Auch bei den einzelnen Standards zeige der Text gravierende Schwächen. Beispiel Menschenrechte: Weiterhin weigert sich die Weltbank, bei Großstaudämmen und anderen hochriskanten Projekten zu prüfen, ob diese zu Menschenrechtsverletzungen beitragen oder sie verschärfen. Beispiel Sicherheitskräfte: Die Bank schlägt vor, die Anwendung von "präventiver" Gewalt durch staatliche oder private Sicherheitskräfte in Nehmerländern zu erlauben. Beispiel Konsultationen: Die bisherige Praxis, betroffene Gemeinden bei riskanten Projekten vorab über mögliche Auswirkungen zu informieren und zu konsultieren, soll nach Angaben von urgewald wegfallen.
Wie wichtig verbindliche Standards und ihre kontinuierliche Überprüfung durch die Bank sind, zeige sich zum Beispiel bei Zwangsumsiedlungen. Die Zahl der betroffenen Menschen werde in Zukunft durch die Finanzierung großer Infrastrukturprojekte weiter zunehmen. Im März dieses Jahres musste Weltbank-Präsident Kim zugeben, dass Schutzmaßnahmen für Menschen, die durch Weltbank-Projekte von Zwangsumsiedlungen betroffen waren, schlecht umgesetzt wurden. Die Bank hatte fatalerweise nicht verfolgt, was mit den Menschen geschah. Kims Eingeständnis wurde durch Veröffentlichungen des journalistischen Rechercheverbunds ICIJ ausgelöst. Demnach sind im Zeitraum von 2004 bis 2013 in insgesamt 972 Weltbank-Projekten etwa 3,4 Millionen Menschen zu Opfern von Zwangsumsiedlungen, Vertreibungen, Repressionen oder der Zerstörung von Lebensgrundlagen geworden. Das zeigt, es bräuchte dringend eine strengere Durchführung und Kontrolle von Standards, nicht das derzeit geplante Gegenteil.

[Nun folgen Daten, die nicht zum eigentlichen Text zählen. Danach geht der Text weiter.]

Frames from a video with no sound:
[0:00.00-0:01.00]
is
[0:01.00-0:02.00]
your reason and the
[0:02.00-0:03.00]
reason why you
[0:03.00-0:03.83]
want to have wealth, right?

Auch bei der Weltbank-Tochter für Projekte mit Partnern in der Privatwirtschaft zeigen sich große Probleme. Die International Finance Corporation (IFC) vergibt einen Großteil ihrer Gelder über so genannte "Finanzintermediäre" wie Banken oder Fonds. Hier fehle es an Transparenz und Kontrolle kritisiert urgewald. Immer wieder würden Projekte finanziert, die zu mehr Leid und Not führen, statt Entwicklung zu ermöglichen.
Gleichzeitig plane die Bank, ihr Kapital zunehmend in riskante Großprojekte zu investieren und schneller abfließen zu lassen. Die Risiken für Menschen, vor allem die schwächsten sozialen Gruppen, sind dabei enorm, gleiches gilt für die Umwelt, so urgewald.

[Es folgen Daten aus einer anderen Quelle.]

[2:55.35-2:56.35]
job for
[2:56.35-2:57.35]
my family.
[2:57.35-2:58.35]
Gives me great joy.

Die Weltbank reagiert mit dieser Risikostrategie, nach Einschätzungen von urgewald auf die zunehmende Konkurrenz im Bereich der Entwicklungsfinanzierung. So hat im Juli die neue Entwicklungsbank der BRICS-Länder ihre Arbeit aufgenommen. Größter Anteilseigner ist, wie auch bei der neuen Asiatischen Infrastrukturbank AIIB, China. Anfang 2016 will die AIIB ihren Betrieb aufnehmen. Sie wird ihren Sitz in Beijing haben und soll über ein Anfangskapital von 100 Milliarden US–Dollar verfügen. Deutschland ist neben weiteren EU-Staaten Gründungsmitglied der AIIB und größter europäischer Kapitalgeber.
Laut urgewald schwächt die Weltbank mit der vorgeschlagenen Verwässerung von Umwelt- und Sozialstandards und der Ablehnung menschenrechtlicher Prüfungen ihre eigenen, offiziellen Ziele - Armut zu bekämpfen und nachhaltige Entwicklung zu fördern.